The clarification regards the Davidson County marriages Joel posted so many years ago as
SAMUEL Koen to LELIA Hooper 21 Feb 1801
and
Samuel Gower to Celia Koen 30 Jan 1807
because both marriages are for the same bride.
The first marriage record involves two mistranscriptions made into the marriage book, versus the original marriage bond made for LEMUEL Koen and CELIA Hooper. [The marriage book in Davidson County is a relatively modern index made on the basis of old separate pieces of paper; it contains many errors in transcription or "best guesses" made by people not familiar with all the names of a century earlier.]
Lemuel Koen was still alive 2 November 1804 when he sold a slave. The fact that the slave sale was recorded in the county record book on 22 May 1805 probably means the record had to be made as part of Lemuel Koen's estate proceedings. Lemuel Koen's inventory was recorded 31 May 1805. His widow Celia (Hooper) Koen then married Samuel Gower a year and a half later.
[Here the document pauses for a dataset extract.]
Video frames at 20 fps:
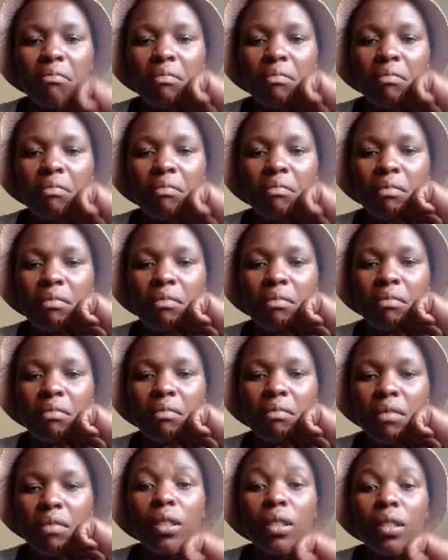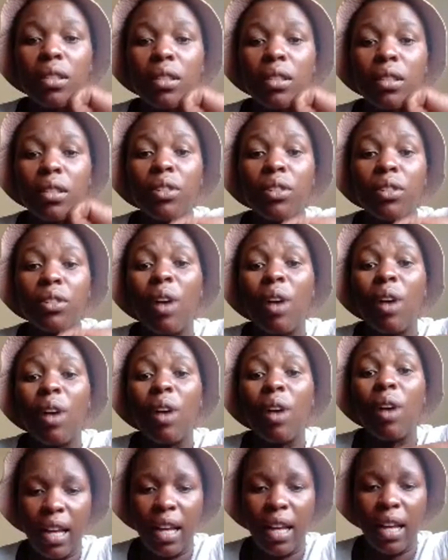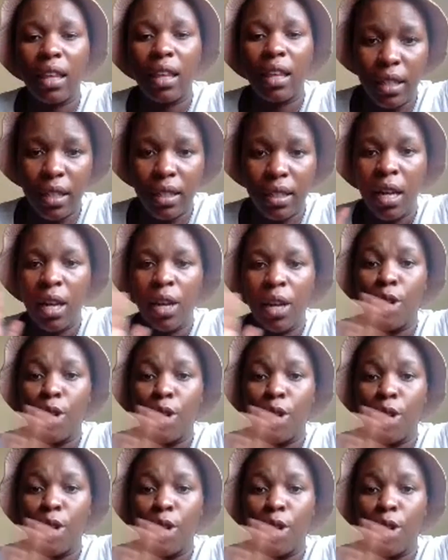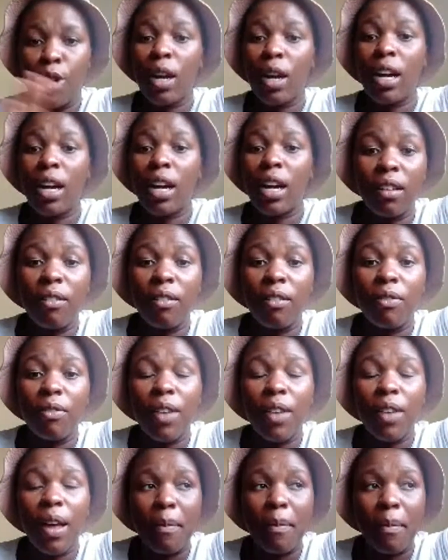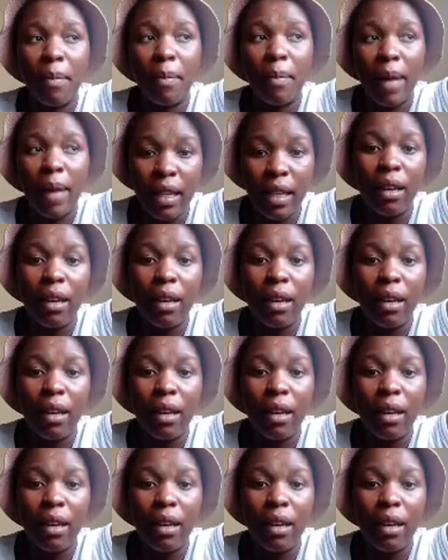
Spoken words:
you have nothing in your pocket. You can get yourself a monthly budget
There had already been some Koen/Gower intermarriage, because Prudence Coen [Koen] had married Elijah Gower 22 Dec 1790 in Davidson Co. Elijah Gower had been killed by Indians sometime in 1793. Prudence Gower and Sidney "Coon" then bought a 100 acre tract on White's Creek in May 1793. Prudence [Koen] Gower married John Miller 20 March 1797 in Davidson Co.Elijah Gower was a first cousin of the above-mentioned Samuel Gower who married Celia (Hooper) Koen in 1807.
Prudence (Koen) Gower and her first husband Elijah Gower had a son. He was named William Elijah Gower and married his first cousin Martha, or Patsy,Gower on 10 Feb 1812 in Davidson Co. William Elijah Gower then went off to fight in the War of 1812 and died of disease at New Orleans. When his estate sale occurred 6 November 1816, William Elijah Gower's administrators were Samuel M. Gower and Patsy Gower. Among purchasors was Samuel Gower, who was the brother of Patsy (Gower) Gower and the husband of Celia (Hooper) (Koen) Gower.
I do not know whether Celia had any Koen children; I have not found strong indication that she did. However, she had 7 known Gower offspring, the last born late in December 1827 near Nashville, TN. Shortly after that last birth, Samuel and Celia Gower and their children moved to southern Illinois in 1828.
For any Hooper researchers who might read this post:
The parentage of this woman born as Celia Hooper is uncertain. She was born between 1780 and 1786, possibly in South Carolina. The connection of Prudence (Koen) Gower to the tract on White's Creek is suggestive that Celia might have been closely related to Absalom Hooper, Sr, or William Hooper who were an early settlers on White's Creek; however, neither Absalom nor William mentioned Celia in their wills. She also is not among the heirs of Jesse Hooper [pension], or Church Hooper or Church's brother Thomas Hooper [wills, probate], any of whom might have been old enough to be her father and each of whom had some connection to South Carolina and were resident in middle Tennessee at the time they died. Her husband Samuel Gower did make a purchase at the 1809 estate sale of Church Hooper.